Durability of tobacco control efforts in the 22 Community Intervention Trial for Smoking Cessation (COMMIT) communities 2 years after the end of intervention

Beti Thompson, Edward Lichtenstein1, Kitty Corbett2, Linda Nettekoven1 and Ziding Feng

Fred Hutchinson Cancer Research Center, 1100 Fairview Avenue North, MP-702, PO Box 19024, Seattle, WA 98109-1024,
1 Oregon Research Institute, 1715 Franklin Boulevard, Eugene, OR 97403-1983 and
2 University of Colorado at Denver, Anthropology Department, Campus Box 103, PO Box 173364, Denver, CO 80217-3364, USA

Funding organizations increasingly want to know that successful interventions are continued after the end of a research project. Assessments of durability are rare and where done do not include the comparison communities.
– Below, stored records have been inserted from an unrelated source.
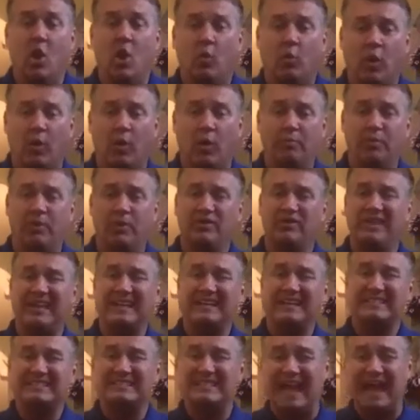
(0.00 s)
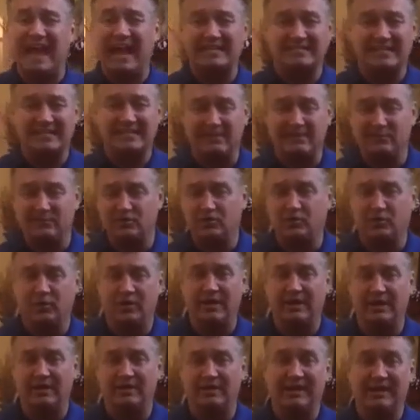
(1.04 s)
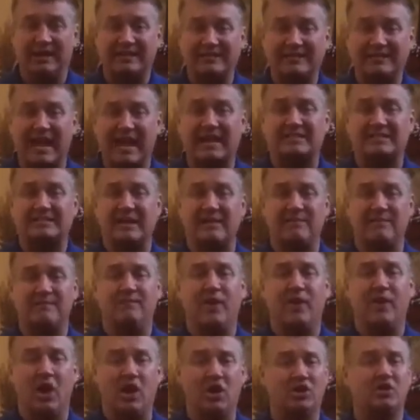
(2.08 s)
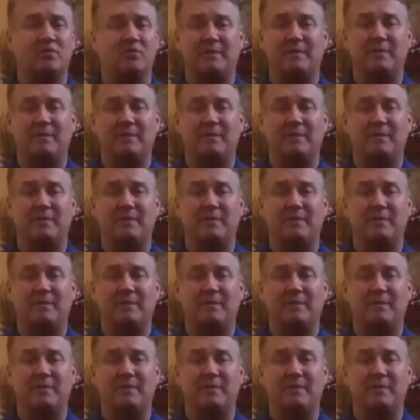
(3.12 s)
We'll put the exact same tree, the exact same volume,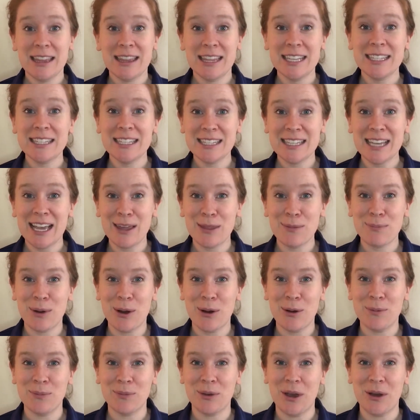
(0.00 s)
This is how the
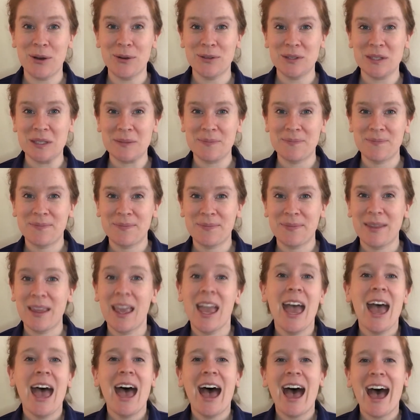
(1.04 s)
poem goes.
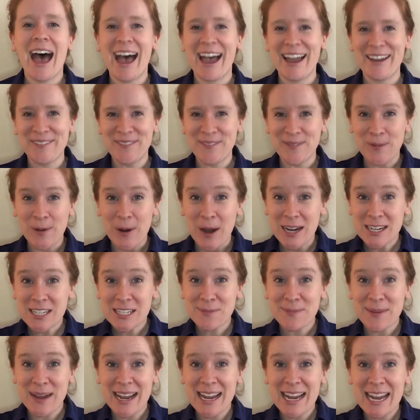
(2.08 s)
I
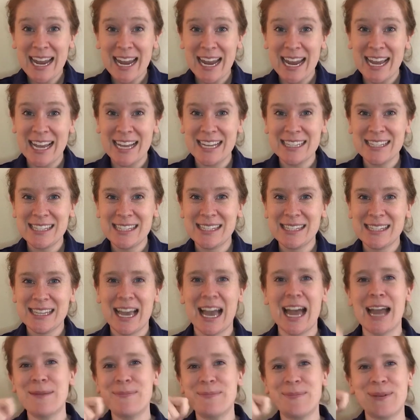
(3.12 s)
wash my hands,
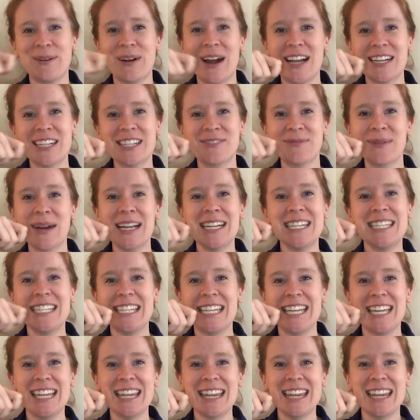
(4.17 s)
I brush my
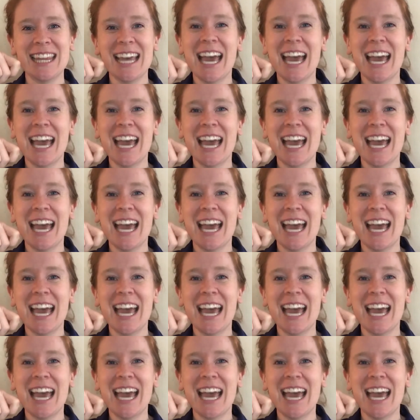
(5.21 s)
teeth,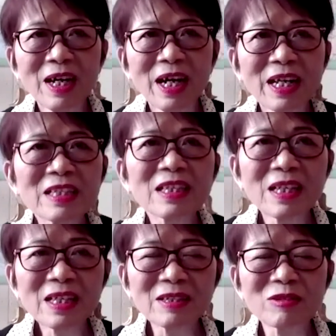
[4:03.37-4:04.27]
And
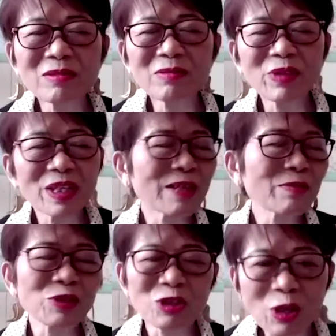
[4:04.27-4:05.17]
they, when I
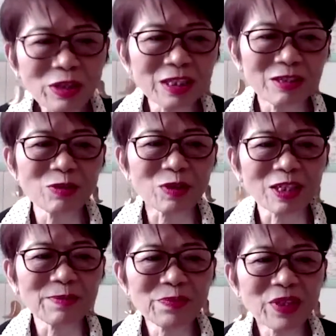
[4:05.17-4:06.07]
was talking to
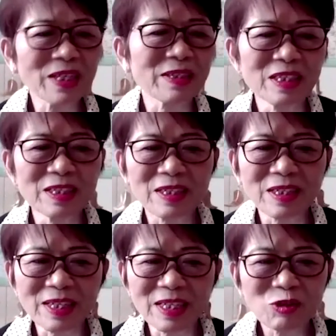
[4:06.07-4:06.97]
them, they are in
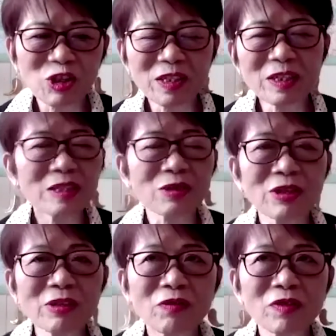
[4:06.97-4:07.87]
their late 20s,
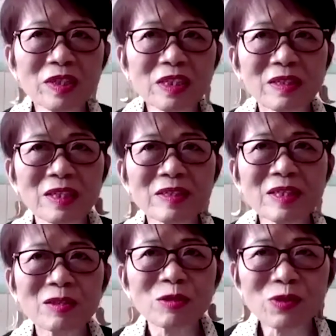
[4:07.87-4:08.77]
early 30s, they
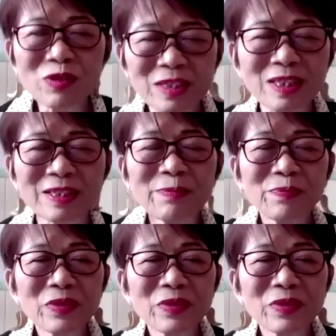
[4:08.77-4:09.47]
said, Teresa,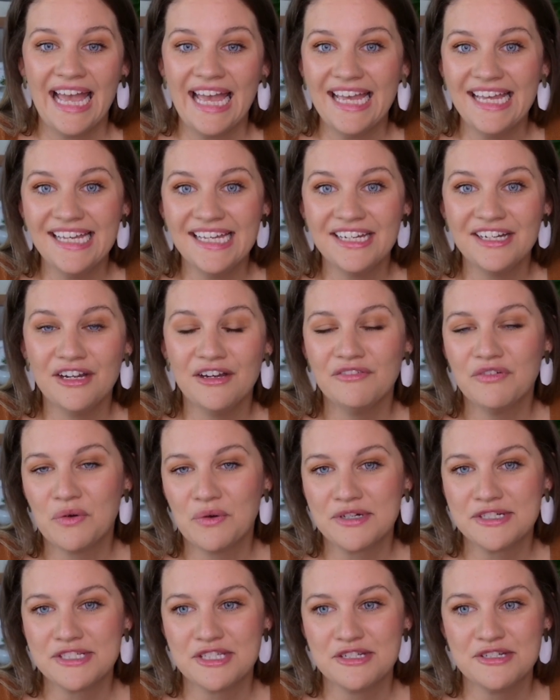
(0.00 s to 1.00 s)
And of
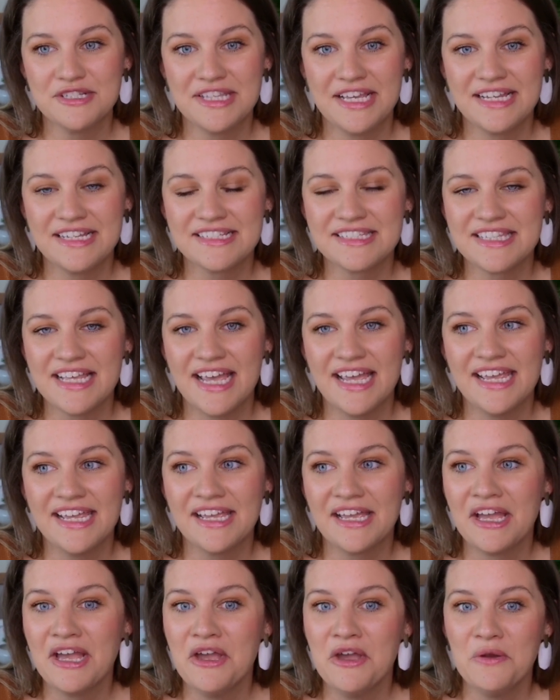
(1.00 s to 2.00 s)
course, there's things
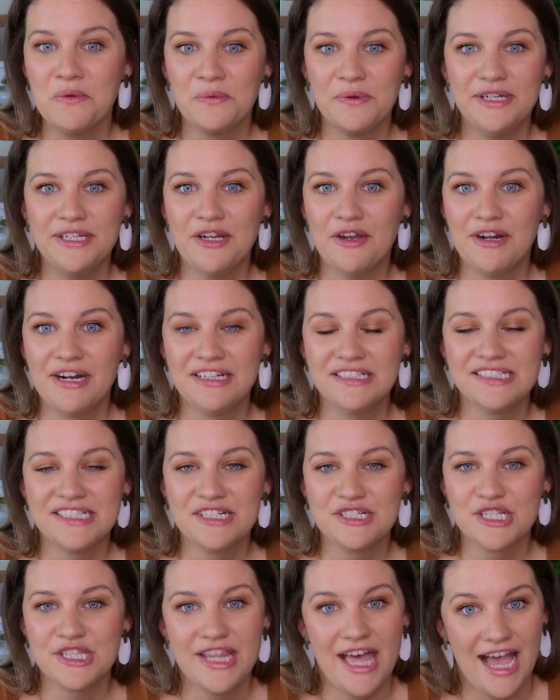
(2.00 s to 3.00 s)
like we'd go
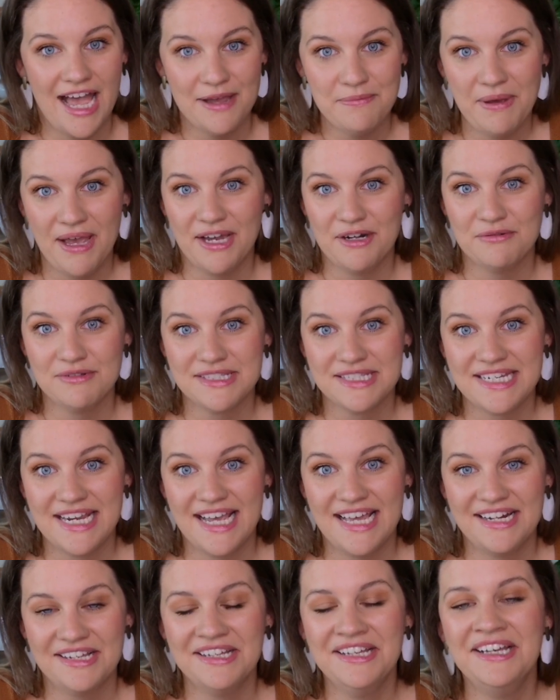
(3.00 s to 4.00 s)
downstairs and the iPad was
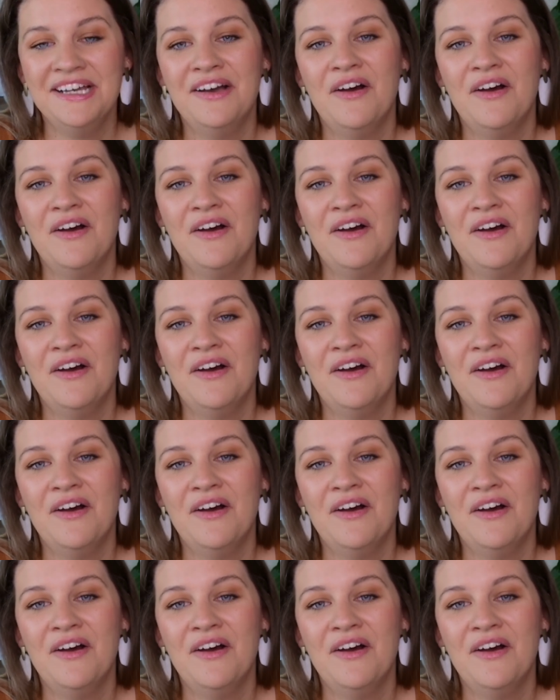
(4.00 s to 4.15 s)
dead.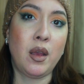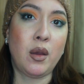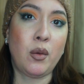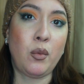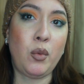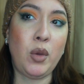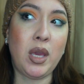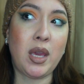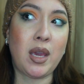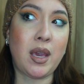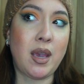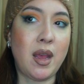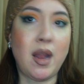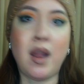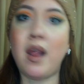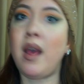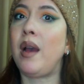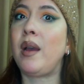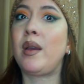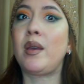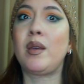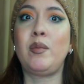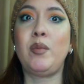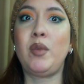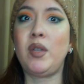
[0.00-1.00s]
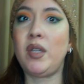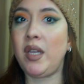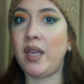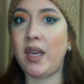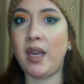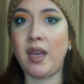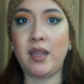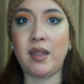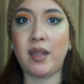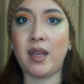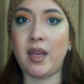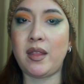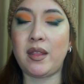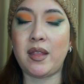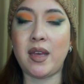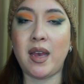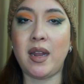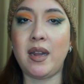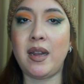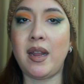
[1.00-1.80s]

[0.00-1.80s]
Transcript: We cannot communicate like that.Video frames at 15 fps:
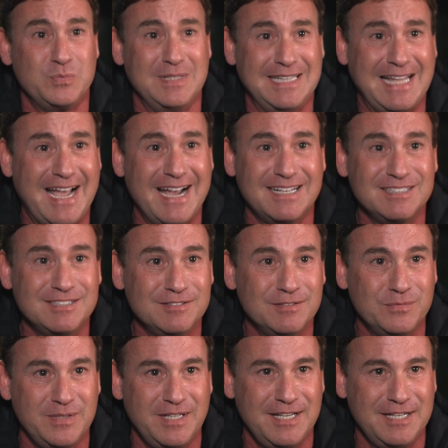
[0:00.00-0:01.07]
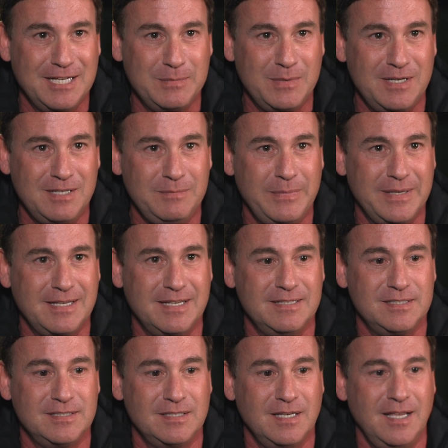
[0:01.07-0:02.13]
relax when they come on
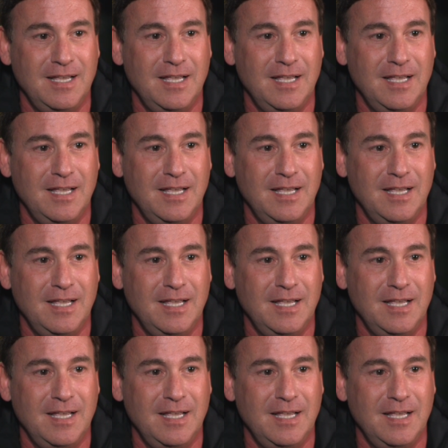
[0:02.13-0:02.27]
because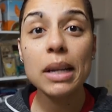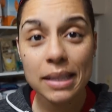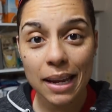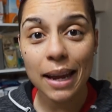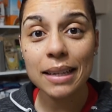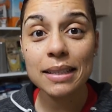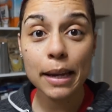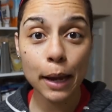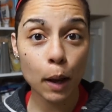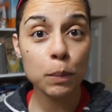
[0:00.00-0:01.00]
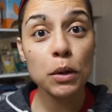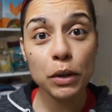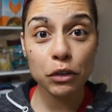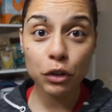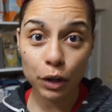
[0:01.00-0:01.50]
what it takes to help you
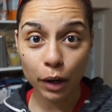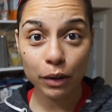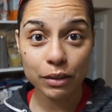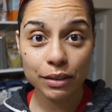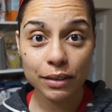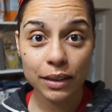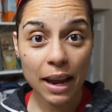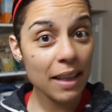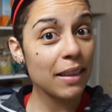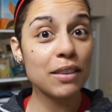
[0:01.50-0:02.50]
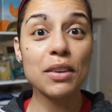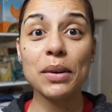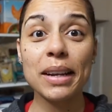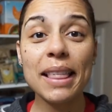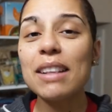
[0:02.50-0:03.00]
reach your goals, and then
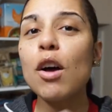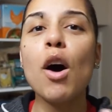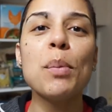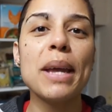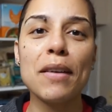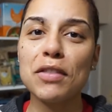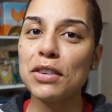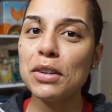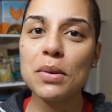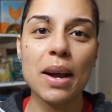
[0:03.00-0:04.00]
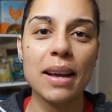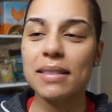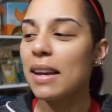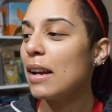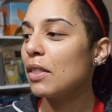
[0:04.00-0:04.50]
do it. That's all we have to do, you
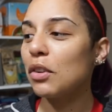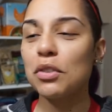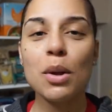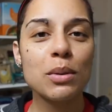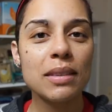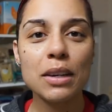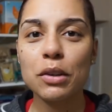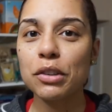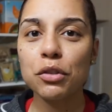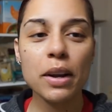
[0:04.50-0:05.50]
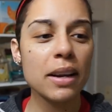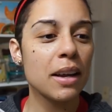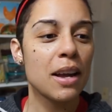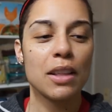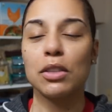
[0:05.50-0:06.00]
guys. There's no secret
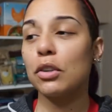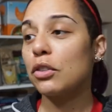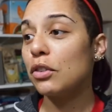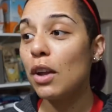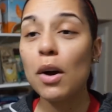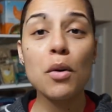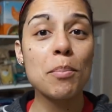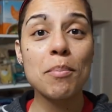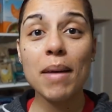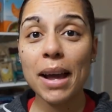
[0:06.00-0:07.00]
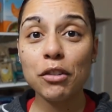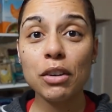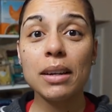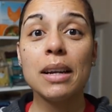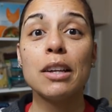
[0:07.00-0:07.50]
trick, there's no
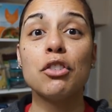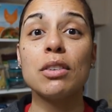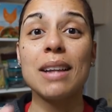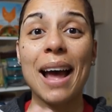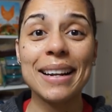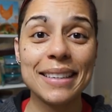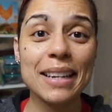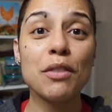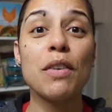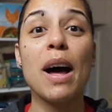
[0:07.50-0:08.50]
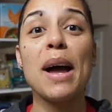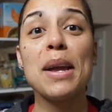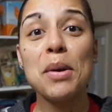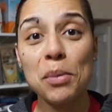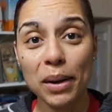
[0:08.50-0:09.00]
magic. Just
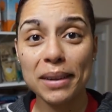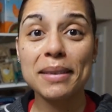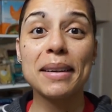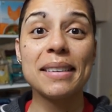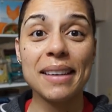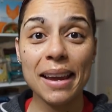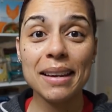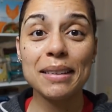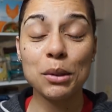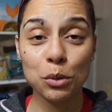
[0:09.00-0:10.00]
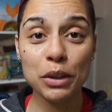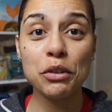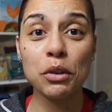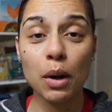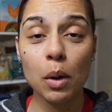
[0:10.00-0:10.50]
identify what it's gonna take to
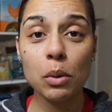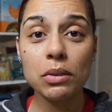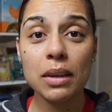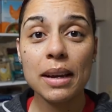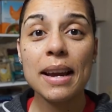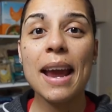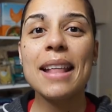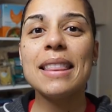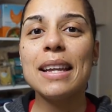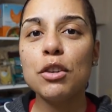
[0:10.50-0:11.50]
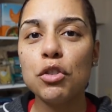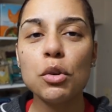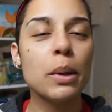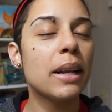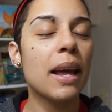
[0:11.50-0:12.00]
reach your goals and then
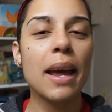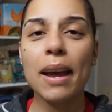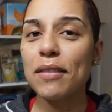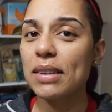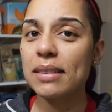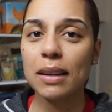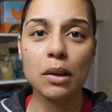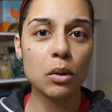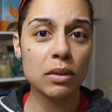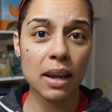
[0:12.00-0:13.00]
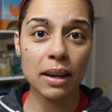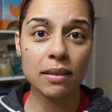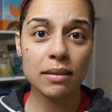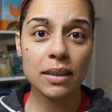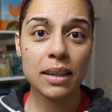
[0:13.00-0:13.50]
do it every single day.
In this study we ascertain what tobacco control activities continued in intervention communities involved in the Community Intervention Trial for Smoking Cessation (COMMIT), a randomized, controlled community trial aimed at adult smokers, and also assessed level of tobacco control activities in the comparison communities. A mailed survey of key informants including paid staff and community volunteers in the 22 COMMIT communities was conducted. Approximately 79% of key informants responded to the survey. Although there was evidence that tobacco control activities were continuing in the intervention communities, there was an equal amount of tobacco control effort in the comparison communities. Within the specific tobacco control intervention areas, only the youth area showed more activity in intervention communities than comparison communities. We conclude that despite a positive trial outcome, differential durability was not achieved. More work needs to be done to assist communities in maintaining proven intervention activities. More study of methods to measure durability is also needed.